Definition
The combination of power, pitch attitude, and trim that holds the aircraft in steady, unaccelerated flight at a chosen cruise altitude and airspeed. It is the configuration the pilot establishes after leveling off from a climb or descent, with power reduced (or increased) from the climb or descent setting to a value that maintains the target cruise airspeed at constant altitude.
Plain English
The throttle, pitch, and trim setting you use to fly straight and level at your normal cruising speed, without climbing or descending.
Context Anchor
Used when leveling off from a climb or descent during instrument flying, after the airplane transitions back to straight-and-level cruise.
Derivation
“Level” comes from the idea of being even or horizontal. “Cruise” originally meant to travel over a distance. Together, the phrase points to the normal power used when the airplane is traveling along without changing altitude.
Why Pilots Care
Using the correct setting prevents altitude overshoot, airspeed instability, and the need for repeated corrections after leveling off.
Intuition Check
Do not read “level” as meaning “easy” or “unchanging in every way.” Here it means the airplane is holding altitude.

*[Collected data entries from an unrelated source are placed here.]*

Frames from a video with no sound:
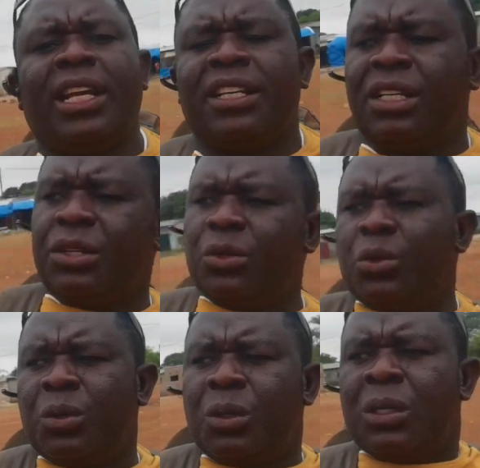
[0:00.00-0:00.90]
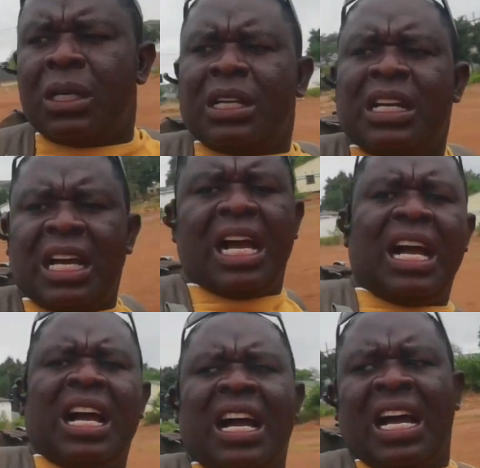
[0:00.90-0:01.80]
you,
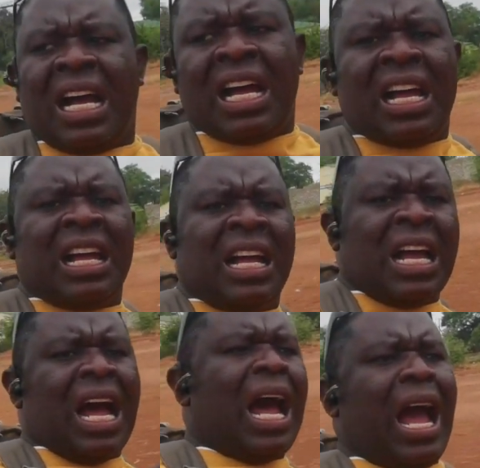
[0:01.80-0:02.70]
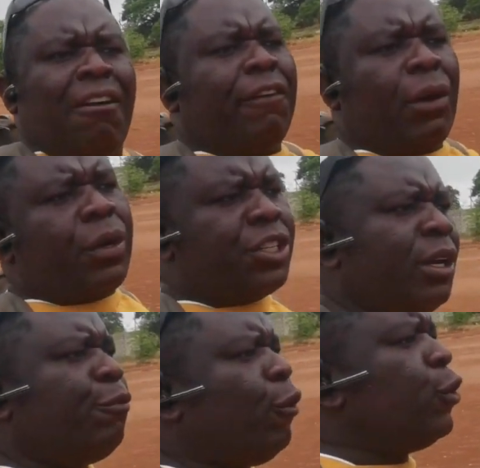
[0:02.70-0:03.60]
uh, I have a question for
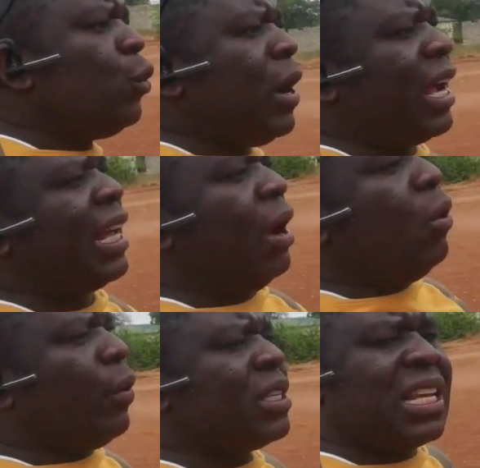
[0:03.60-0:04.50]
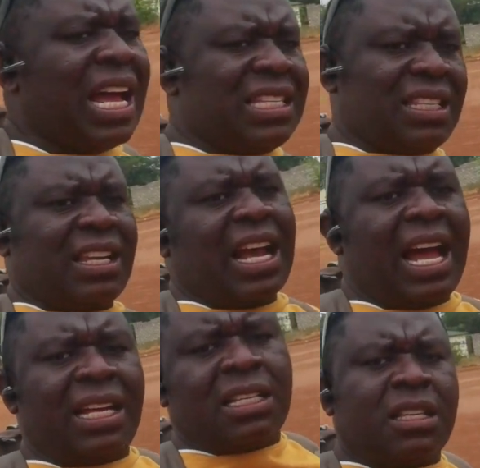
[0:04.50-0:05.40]
you, like I always ask
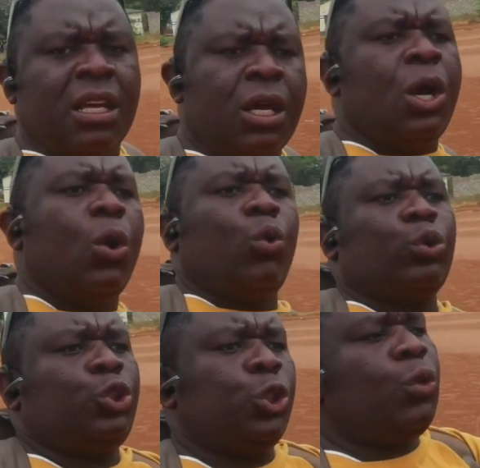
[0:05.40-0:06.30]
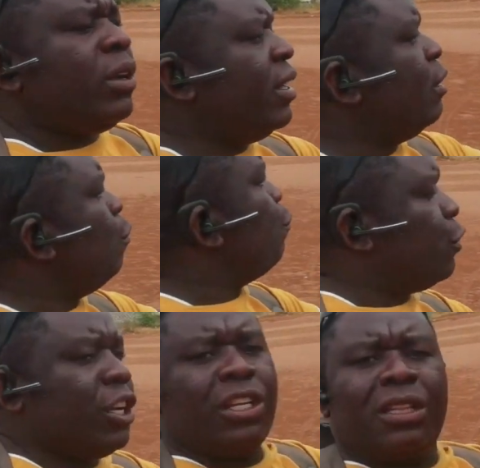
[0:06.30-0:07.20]
guys, would you live
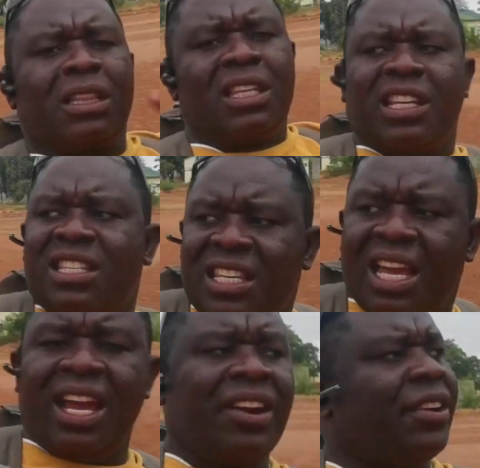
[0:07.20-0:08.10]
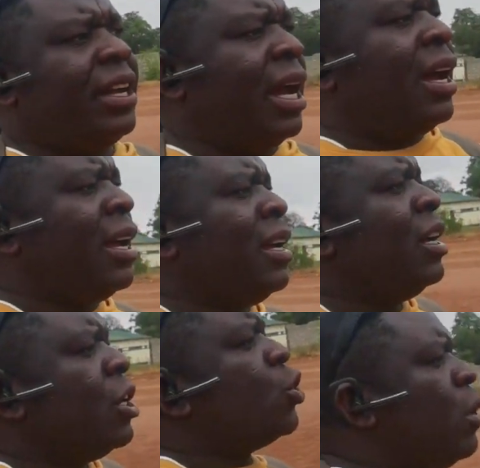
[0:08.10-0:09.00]
in this area? So
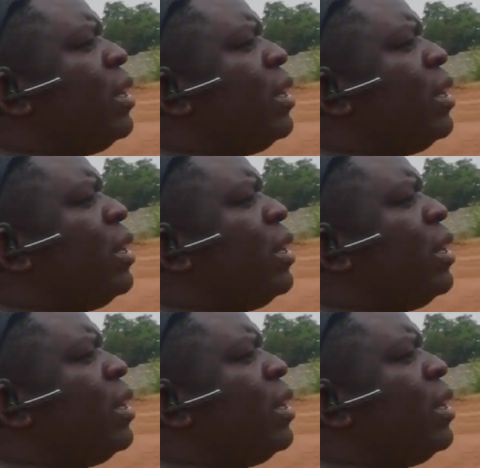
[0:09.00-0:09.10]
there's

The cruise setting is still a selected engine power, not a guarantee that speed and altitude will stay correct without pilot attention.
Example Sentence 1
After leveling off at 6,000 feet, the pilot reduced power to the level flight cruise setting and trimmed for hands-off flight.
Example Sentence 2
The instructor emphasized that an early reduction to the level flight cruise setting avoids the common tendency to climb above the assigned altitude.